In the material below, find the line with "[0:03.00-0:04.00]" and the line with "[0:12.00-0:13.00]". Output exactly those two lines and all lines between them, leaving out pictures.

# # # #

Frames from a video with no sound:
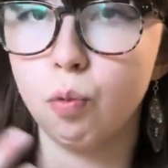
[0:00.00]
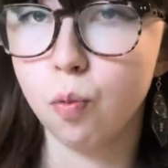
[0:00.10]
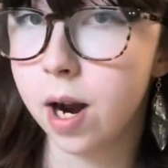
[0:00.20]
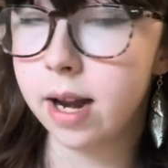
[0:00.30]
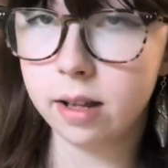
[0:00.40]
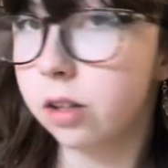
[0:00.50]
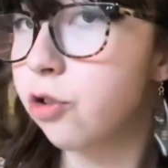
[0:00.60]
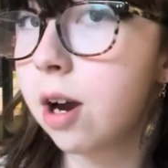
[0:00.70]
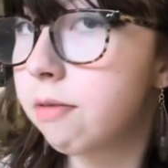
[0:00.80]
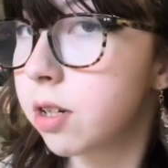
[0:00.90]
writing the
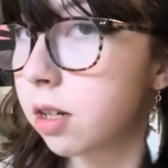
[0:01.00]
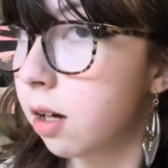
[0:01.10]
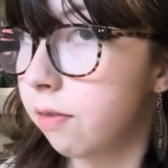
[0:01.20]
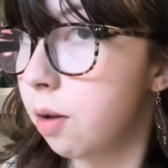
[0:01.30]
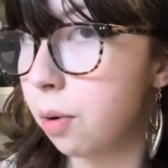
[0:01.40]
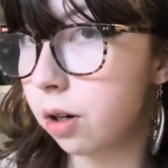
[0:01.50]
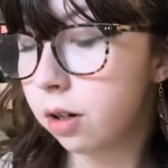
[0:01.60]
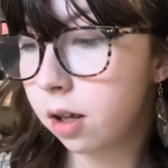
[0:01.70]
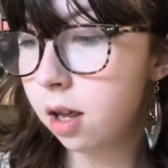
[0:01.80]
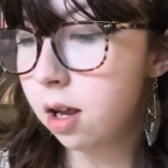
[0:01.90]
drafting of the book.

# # # #

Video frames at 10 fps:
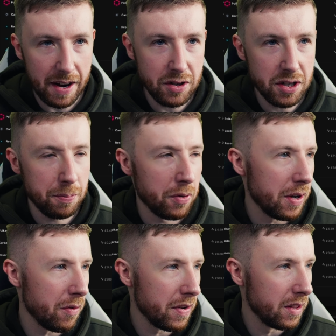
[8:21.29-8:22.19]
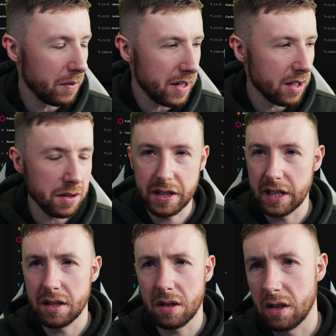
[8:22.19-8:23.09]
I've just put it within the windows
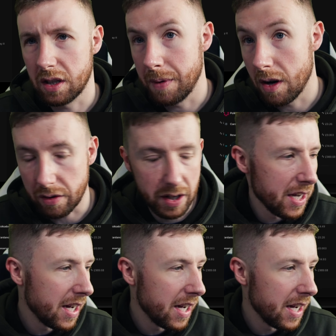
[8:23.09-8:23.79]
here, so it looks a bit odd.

# # # #

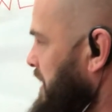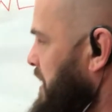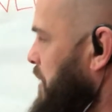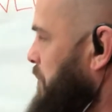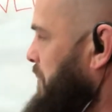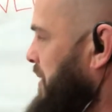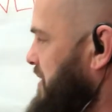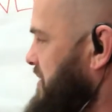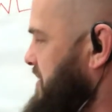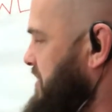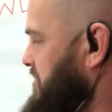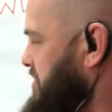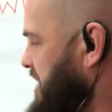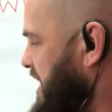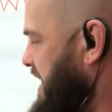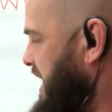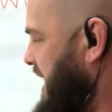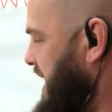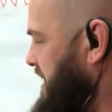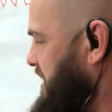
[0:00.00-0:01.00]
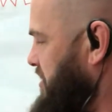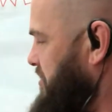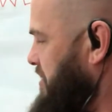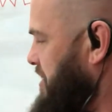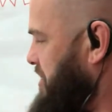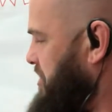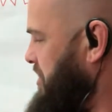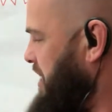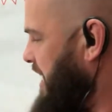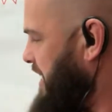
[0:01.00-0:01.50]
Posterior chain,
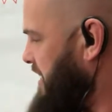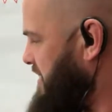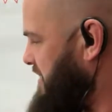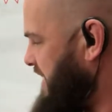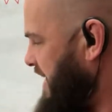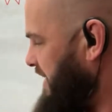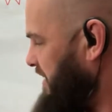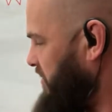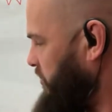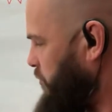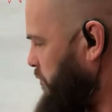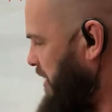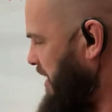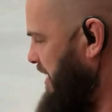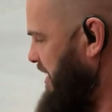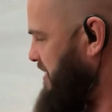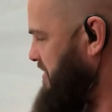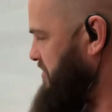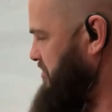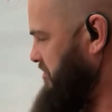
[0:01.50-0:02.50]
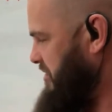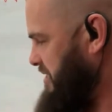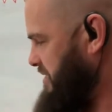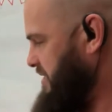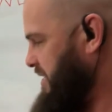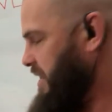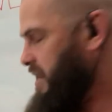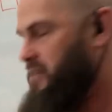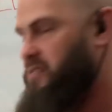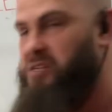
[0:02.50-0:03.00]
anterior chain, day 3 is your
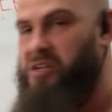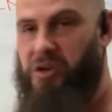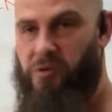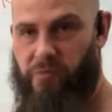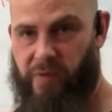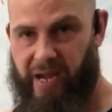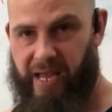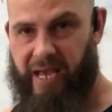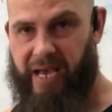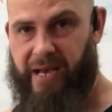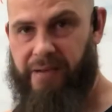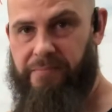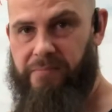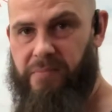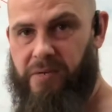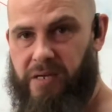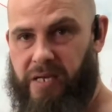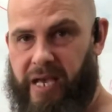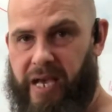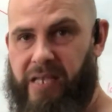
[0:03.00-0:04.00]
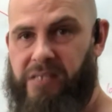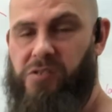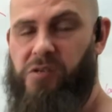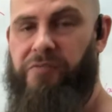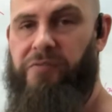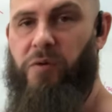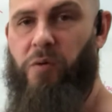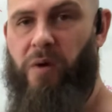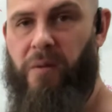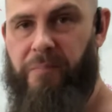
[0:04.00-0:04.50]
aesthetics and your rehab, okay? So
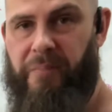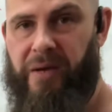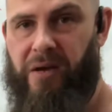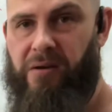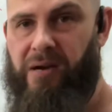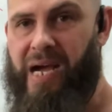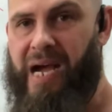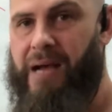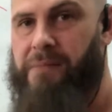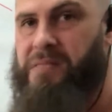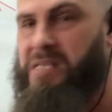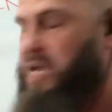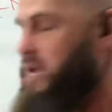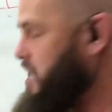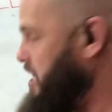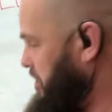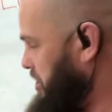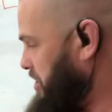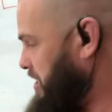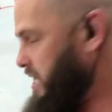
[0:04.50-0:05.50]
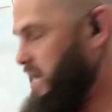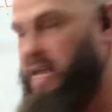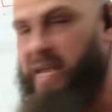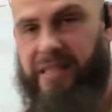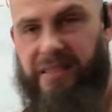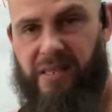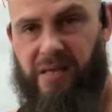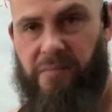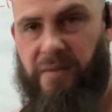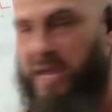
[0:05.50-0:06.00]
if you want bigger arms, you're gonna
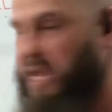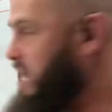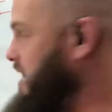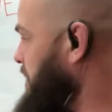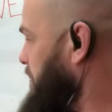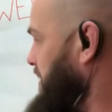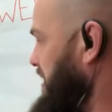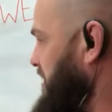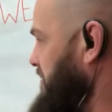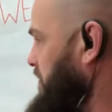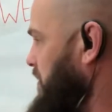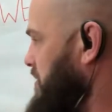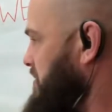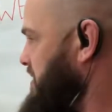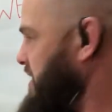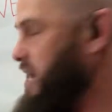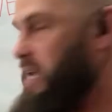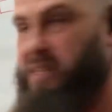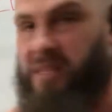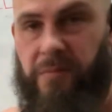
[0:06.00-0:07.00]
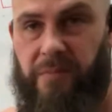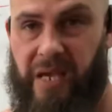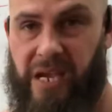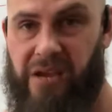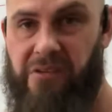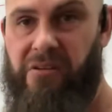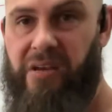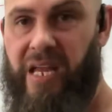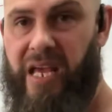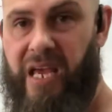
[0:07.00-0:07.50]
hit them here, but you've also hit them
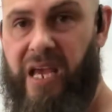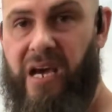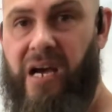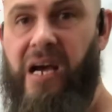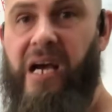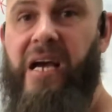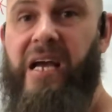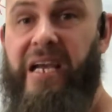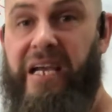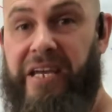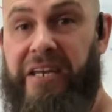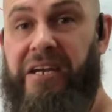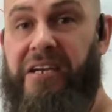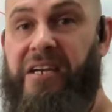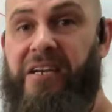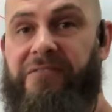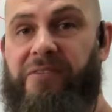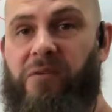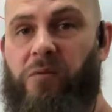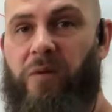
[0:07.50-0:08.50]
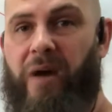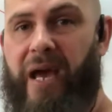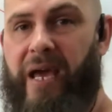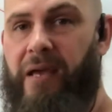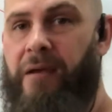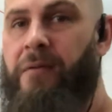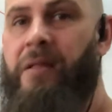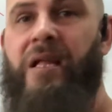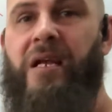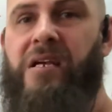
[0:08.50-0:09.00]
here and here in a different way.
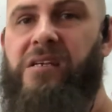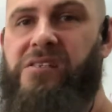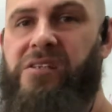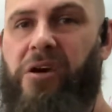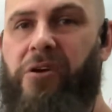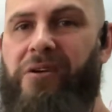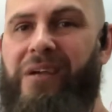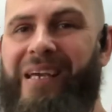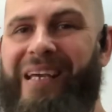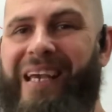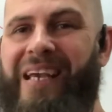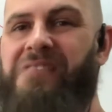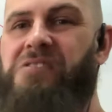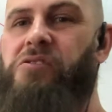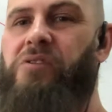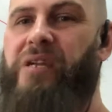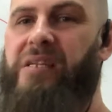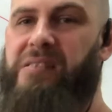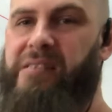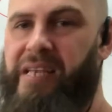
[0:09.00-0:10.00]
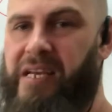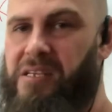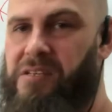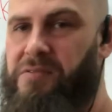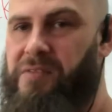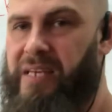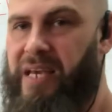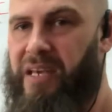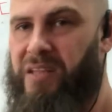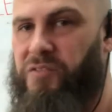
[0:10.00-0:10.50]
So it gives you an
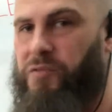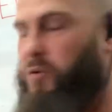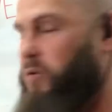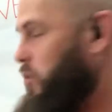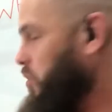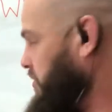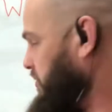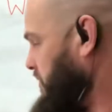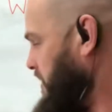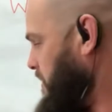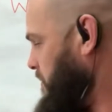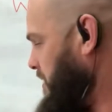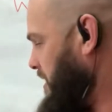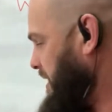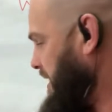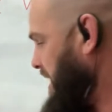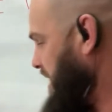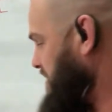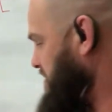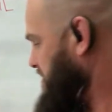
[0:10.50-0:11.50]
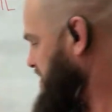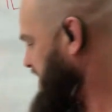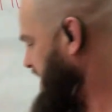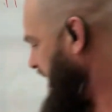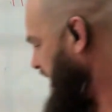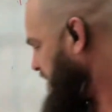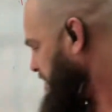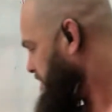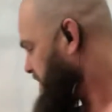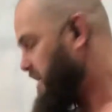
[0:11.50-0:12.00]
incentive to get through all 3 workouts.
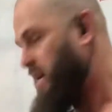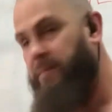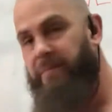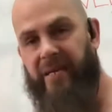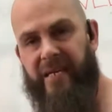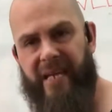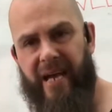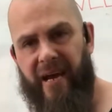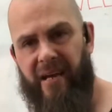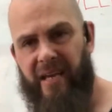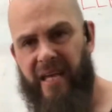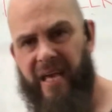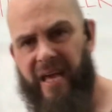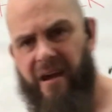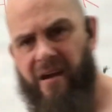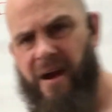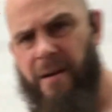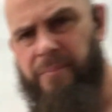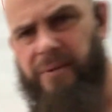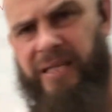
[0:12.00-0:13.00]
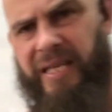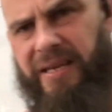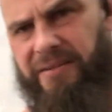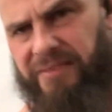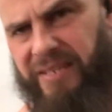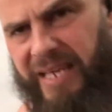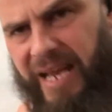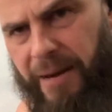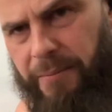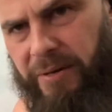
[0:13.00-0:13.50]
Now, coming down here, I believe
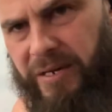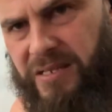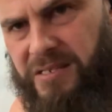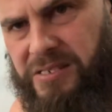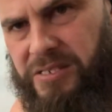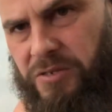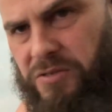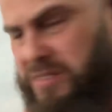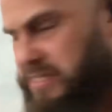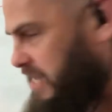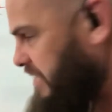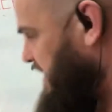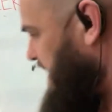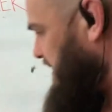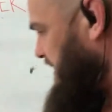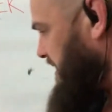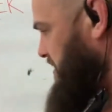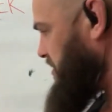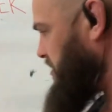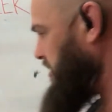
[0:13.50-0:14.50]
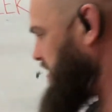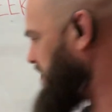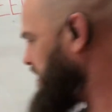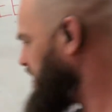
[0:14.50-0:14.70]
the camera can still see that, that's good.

# # # #

* [Output for this task]:
[0:03.00-0:04.00]
[0:04.00-0:04.50]
aesthetics and your rehab, okay? So
[0:04.50-0:05.50]
[0:05.50-0:06.00]
if you want bigger arms, you're gonna
[0:06.00-0:07.00]
[0:07.00-0:07.50]
hit them here, but you've also hit them
[0:07.50-0:08.50]
[0:08.50-0:09.00]
here and here in a different way.
[0:09.00-0:10.00]
[0:10.00-0:10.50]
So it gives you an
[0:10.50-0:11.50]
[0:11.50-0:12.00]
incentive to get through all 3 workouts.
[0:12.00-0:13.00]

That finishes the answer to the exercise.